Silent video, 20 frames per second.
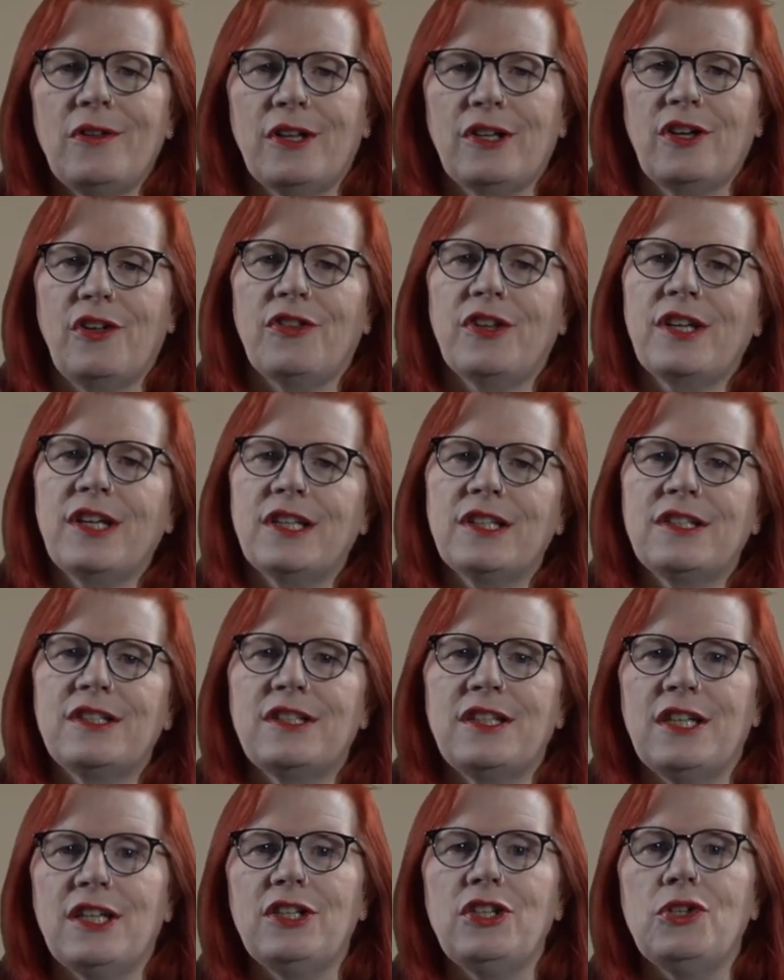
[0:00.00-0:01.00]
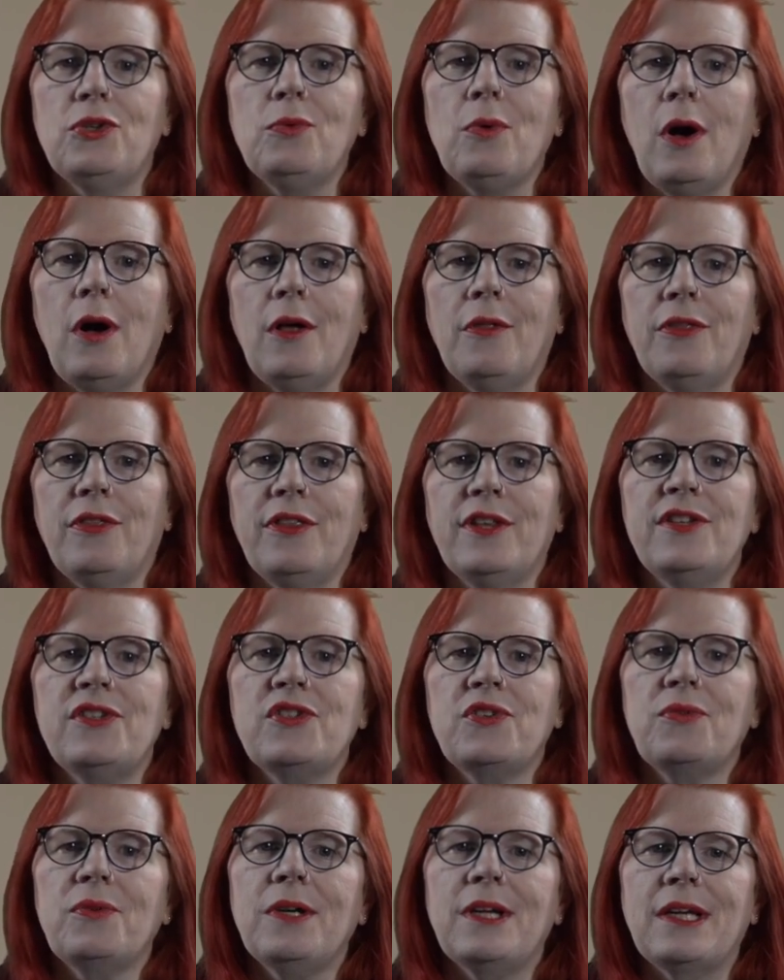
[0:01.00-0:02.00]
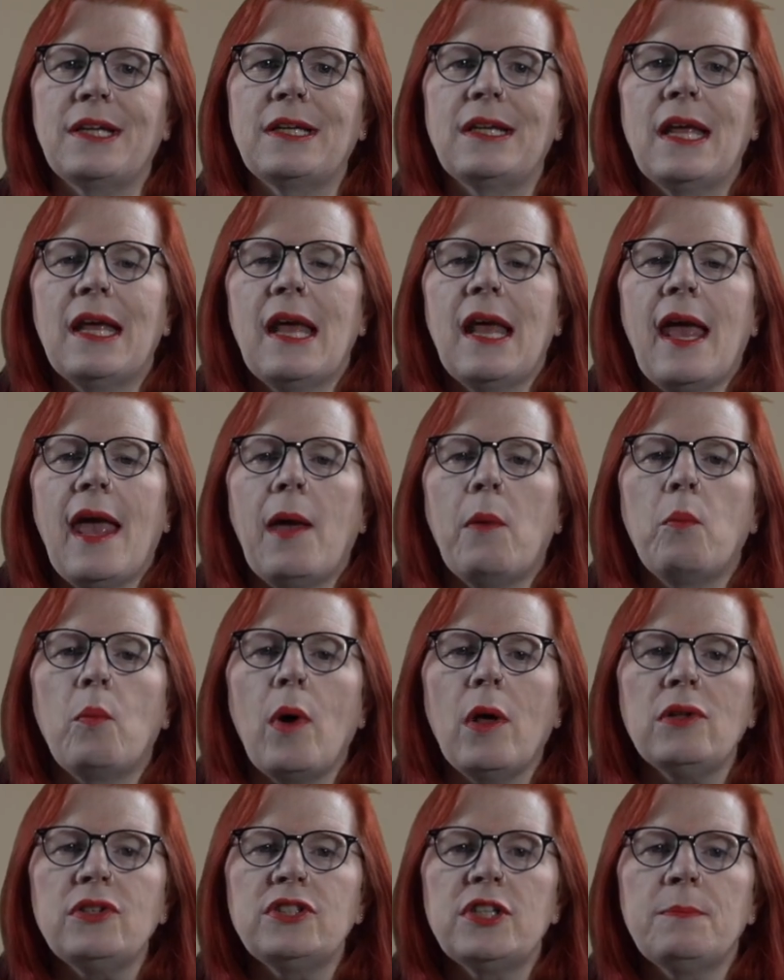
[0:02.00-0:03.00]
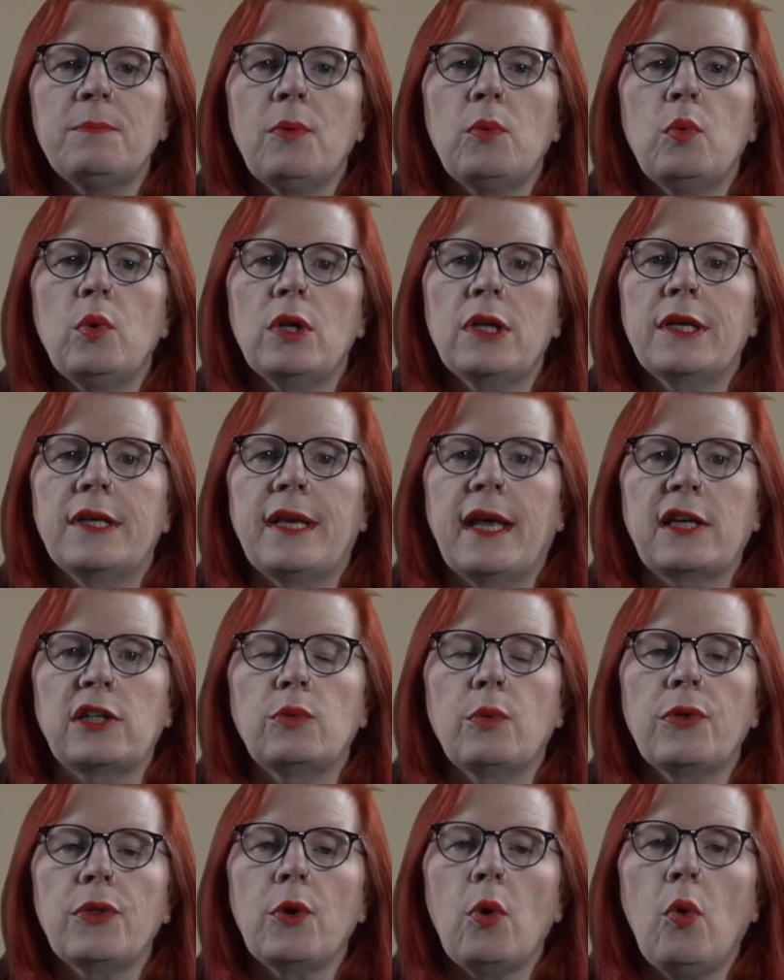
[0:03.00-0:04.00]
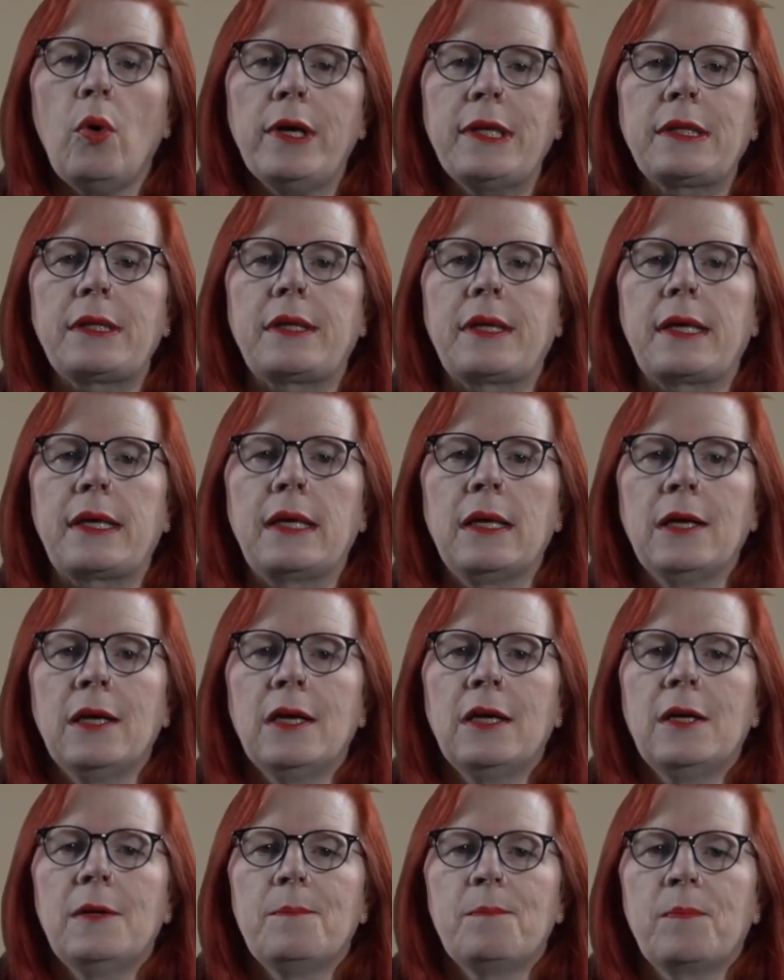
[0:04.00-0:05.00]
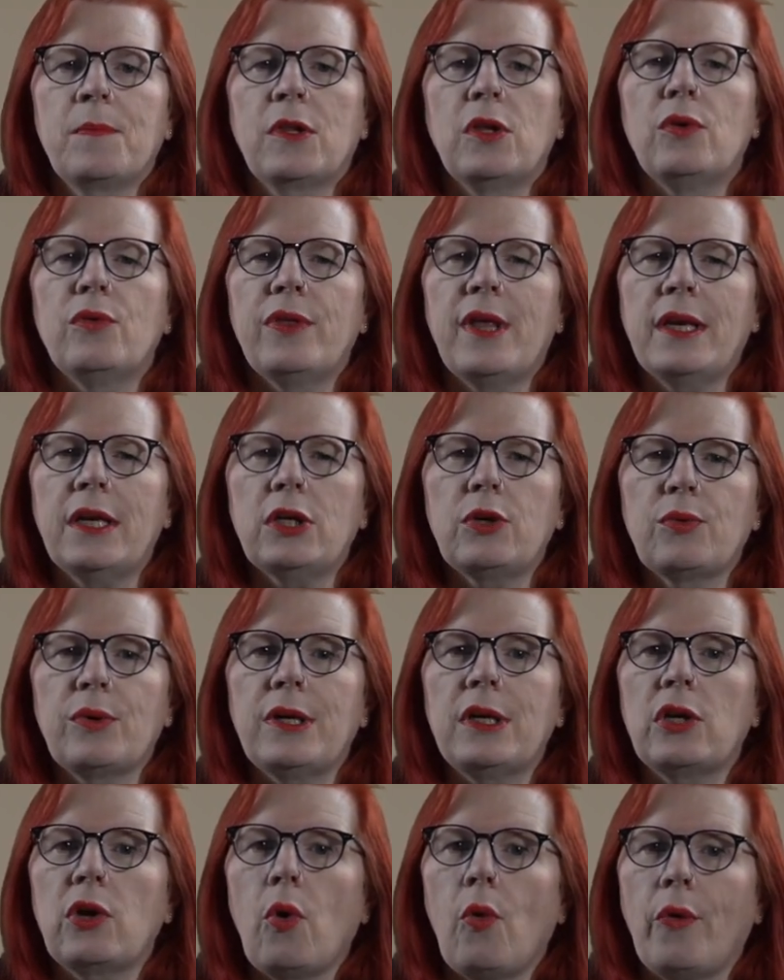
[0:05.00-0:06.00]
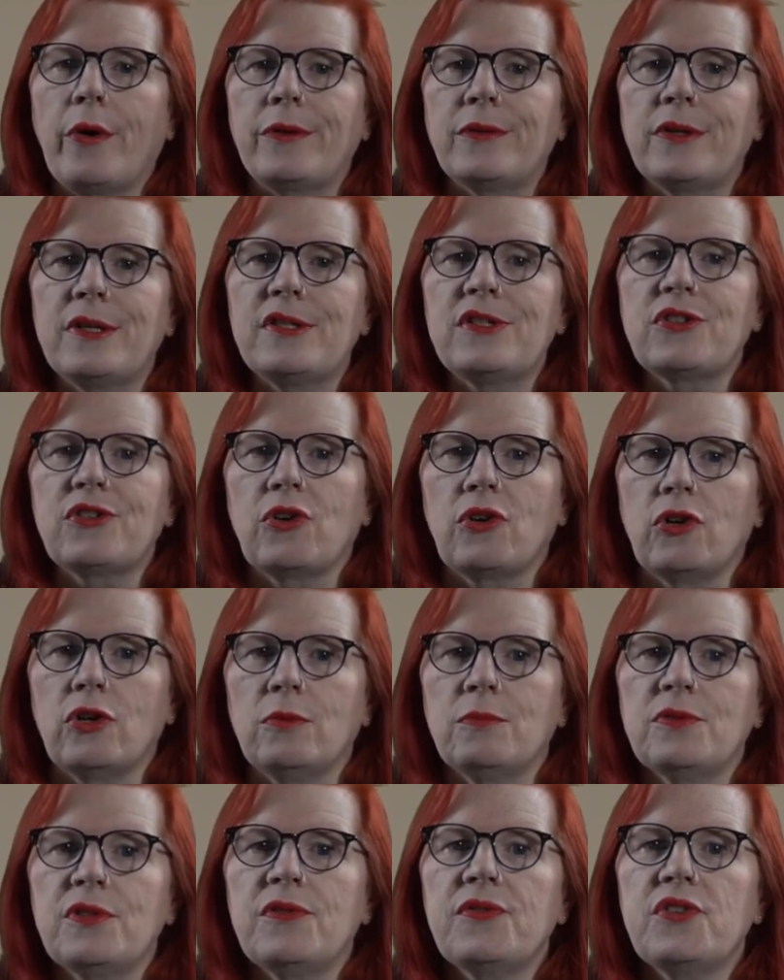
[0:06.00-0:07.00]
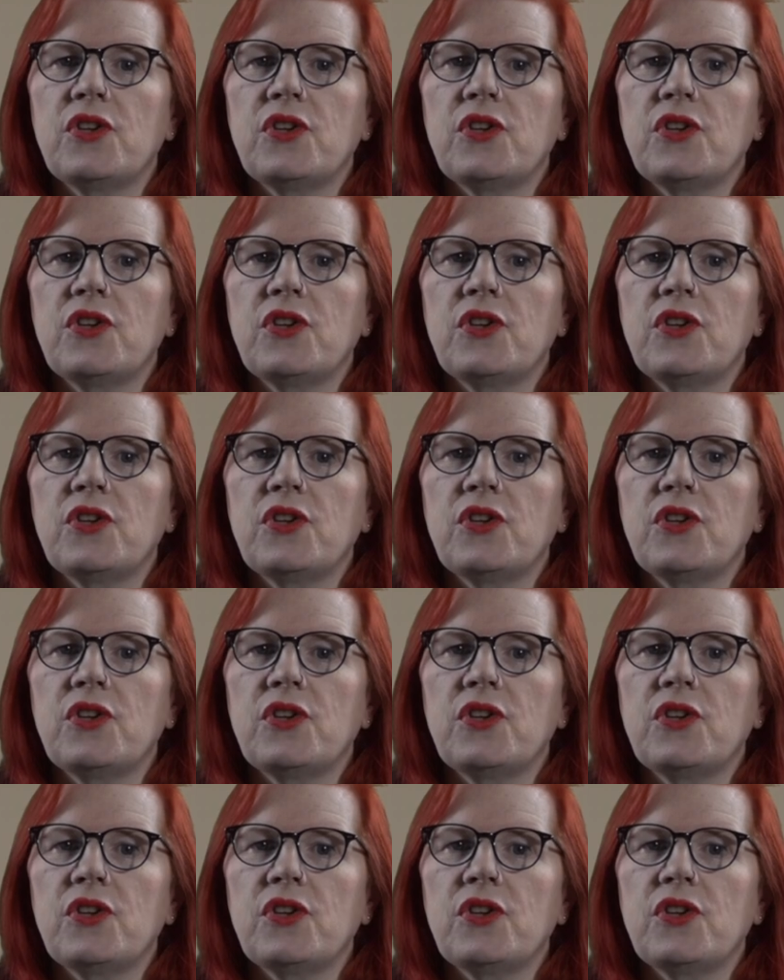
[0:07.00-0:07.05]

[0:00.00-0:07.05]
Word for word: click on the Continue on this screen and Wealthsimple will connect with Koinly. You then agree to Koinly's terms of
==================================================
** YOUR OBJECTIVE **
Set down, in exact form, only the lines that start at the one containing "[0:01.00-0:02.00]" and finish at the last line of the material; pictures do not go in.

** PROBLEM SOLUTION **
[0:01.00-0:02.00]
[0:02.00-0:03.00]
[0:03.00-0:04.00]
[0:04.00-0:05.00]
[0:05.00-0:06.00]
[0:06.00-0:07.00]
[0:07.00-0:07.05]

[0:00.00-0:07.05]
Word for word: click on the Continue on this screen and Wealthsimple will connect with Koinly. You then agree to Koinly's terms of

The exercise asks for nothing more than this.